To this end, Rod’s ego gets the best of him, largely exhibited by the mythical “Ember Exam,” a set of questions of his own design where “test and person met and proved each other.” In truth, it’s an IQ test to pick favorites. “I knew it was silly,” Rod says of the exam, while continuing to abide by its veracity. Unsurprisingly, Clara, the first to reach the “Archon” level (the highest tier of Rod’s fabricated hierarchy) is also the first to call Rod out on his BS as a teacher—ironic given that Clara, he later admits, was the student “who made that calling most worthwhile.” Clara’s rejection of the Ember Exam puts Rod in his place, although Platzer is careful not to make Rod too aware of himself to completely change. Years later, Clara will reach out to Rod for help with a radical animal rights campaign, confirming his belief that she was a prized student whose talents were meant to be cultivated. It also confirms their unlikely, often rocky friendship. Like Clara, Rod is self-assured, but he often makes great mental effort to protect himself from criticism. Despite Clara’s flexibility with morality, we’re grateful to see her call him out. After all, this is a guy who by “explaining jokes ruined them,” thinking: “Telling people why things are funny can be funny too.”

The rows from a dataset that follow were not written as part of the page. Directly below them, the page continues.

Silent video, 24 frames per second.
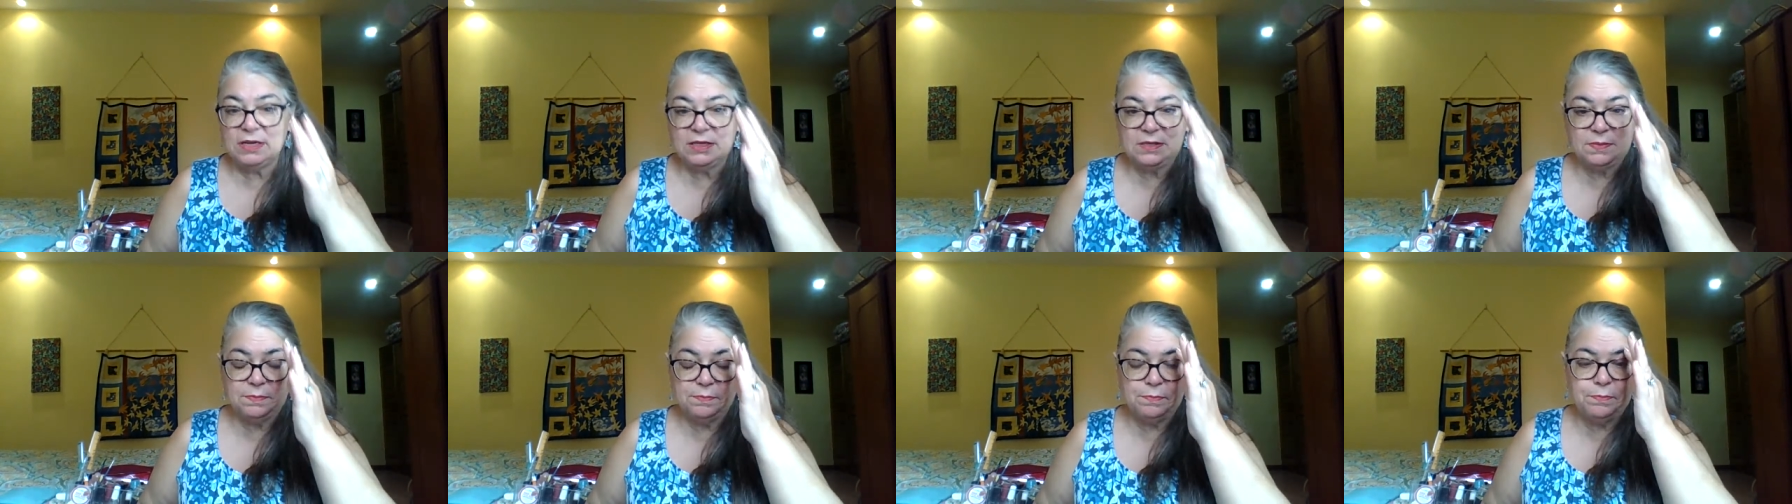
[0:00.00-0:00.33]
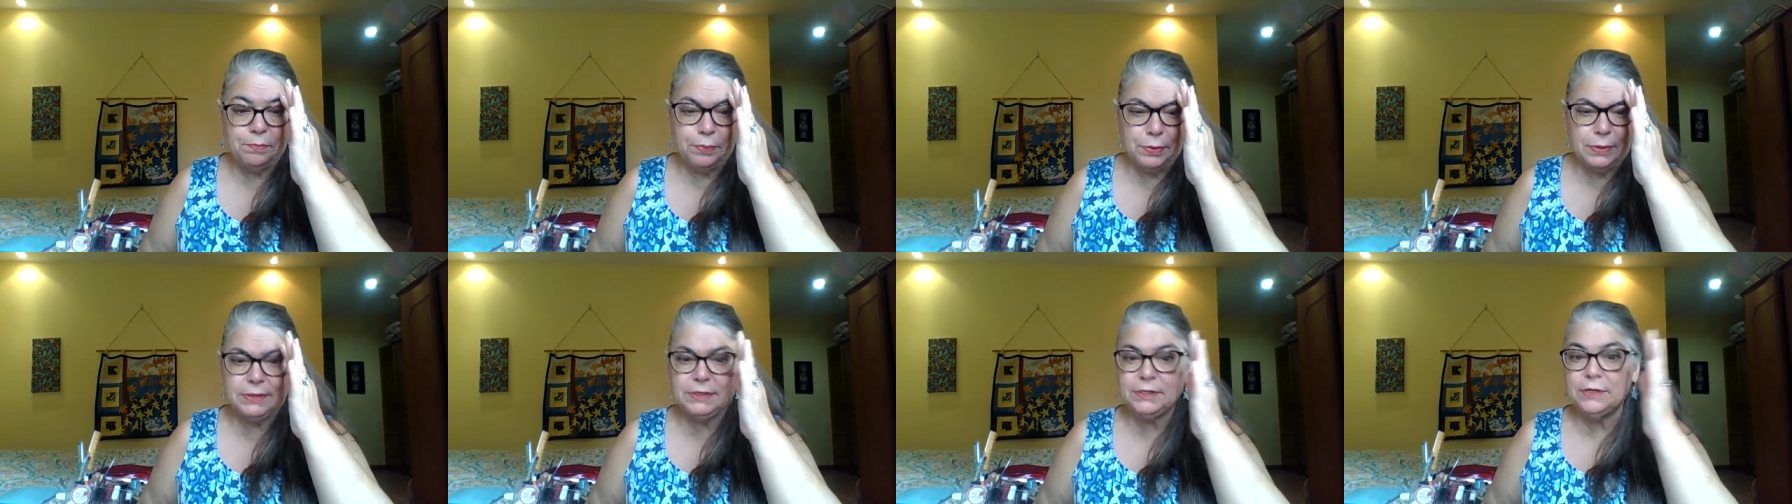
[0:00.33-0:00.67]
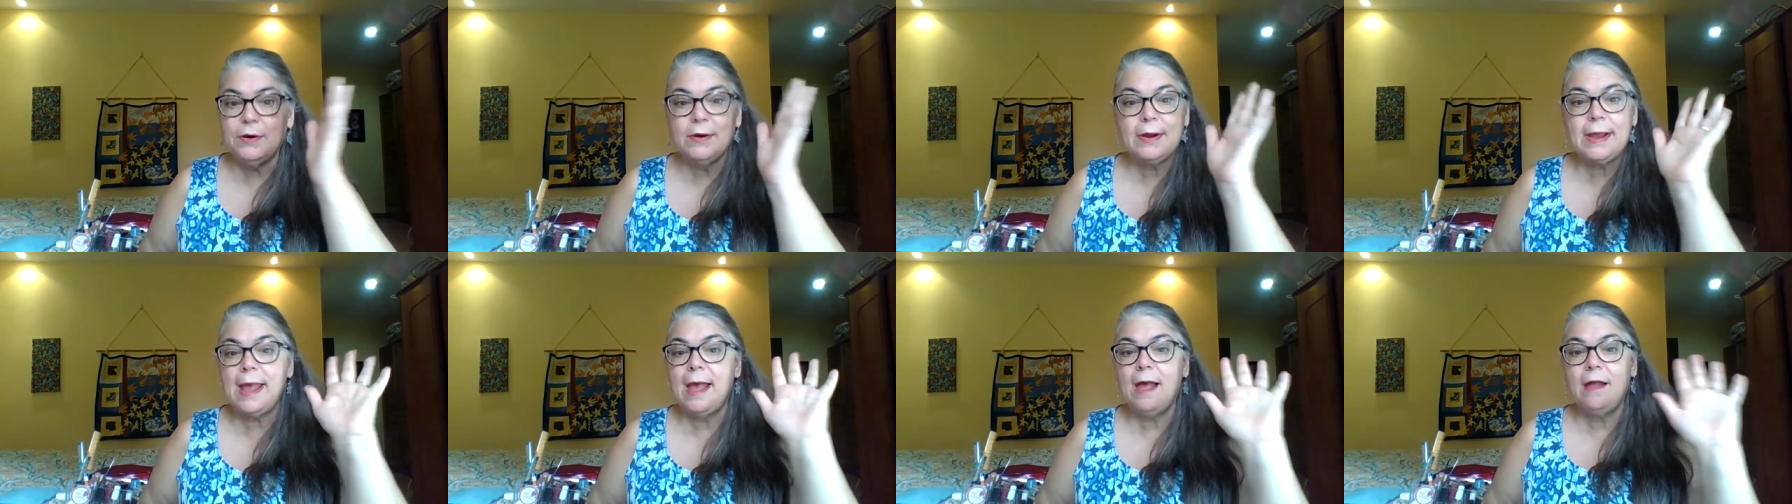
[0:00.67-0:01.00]
his
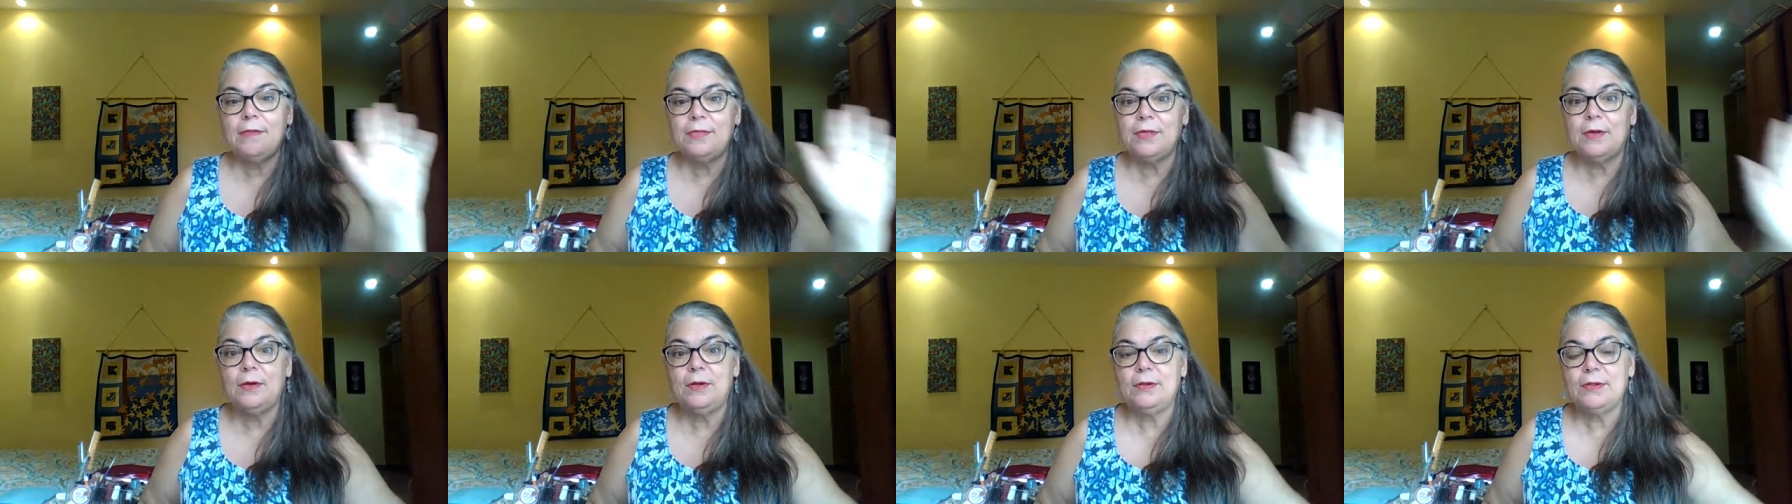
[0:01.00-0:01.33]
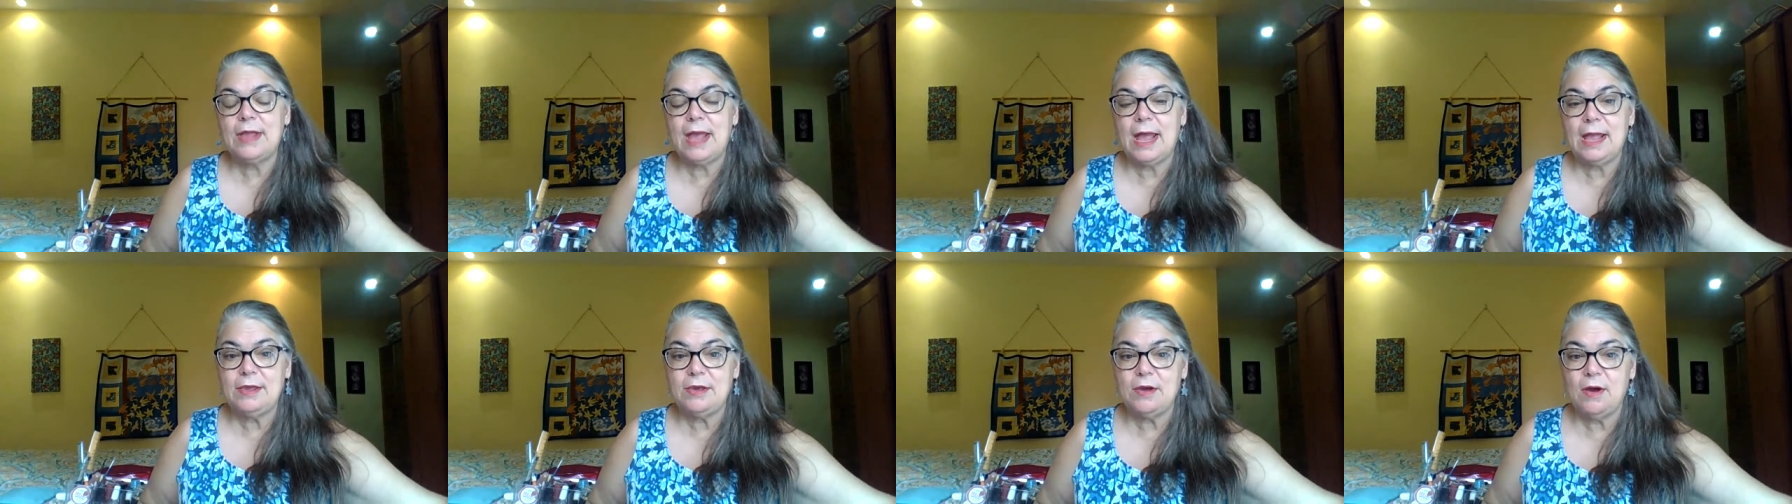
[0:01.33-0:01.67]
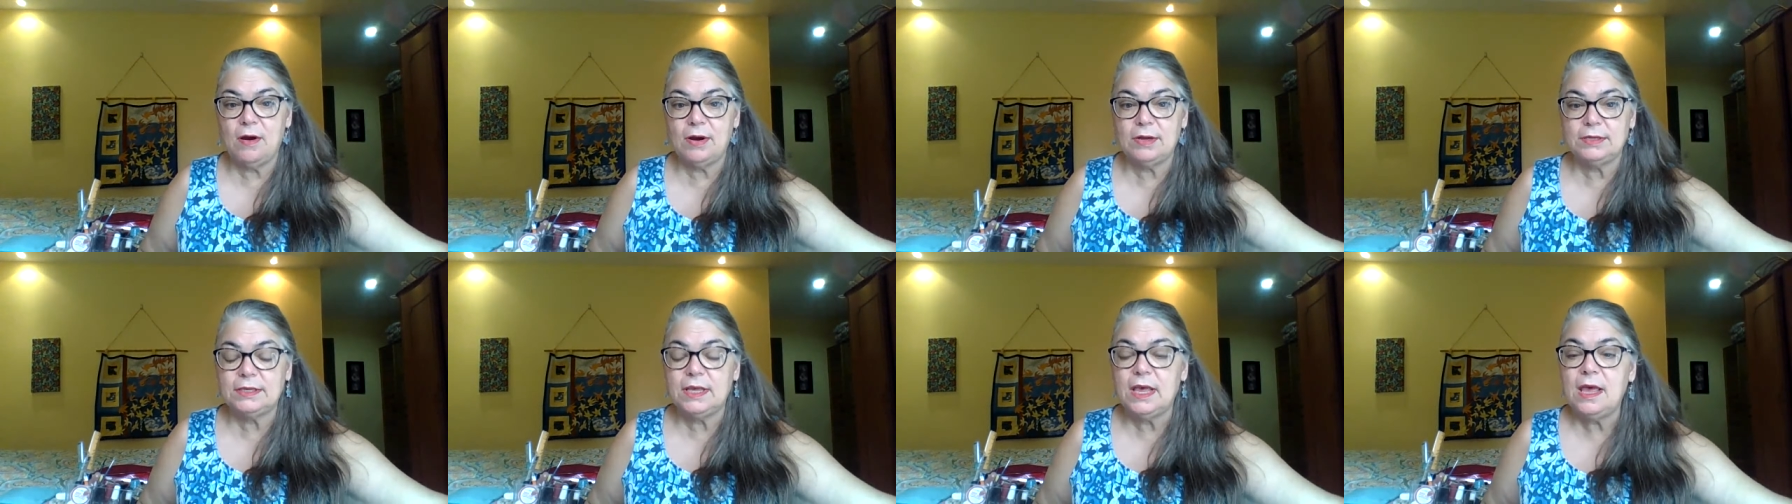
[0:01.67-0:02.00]
prisoner account, the whole nine
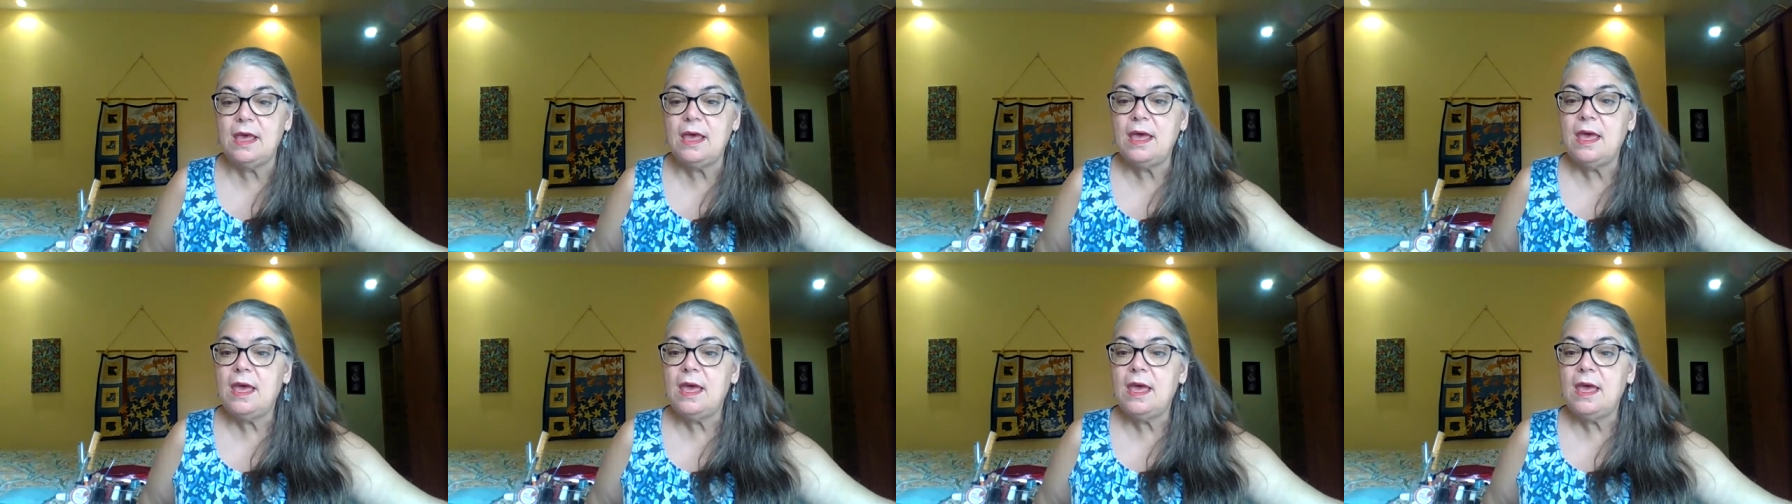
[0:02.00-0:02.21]
yards.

It’s Platzer’s real-world experience in teaching that gives his characters and their dealings so much lift and fun insight. However, at times Rod’s enthusiasm for teaching feels forced and overly aspirational, while Clara and the other children are often too able to speak and think like adults, making for convenient scenes of honest reflection that feel more like the way we wish teenagers would behave rather than how they actually do. But, overall, Platzer handily portrays the pains of growing up and the joy of being the adult who bears witness to that. In the end, The Optimists elucidates the inherent delight inside the strange and radiant relationship between teachers and students, confidently weaving a tale that is true to its name.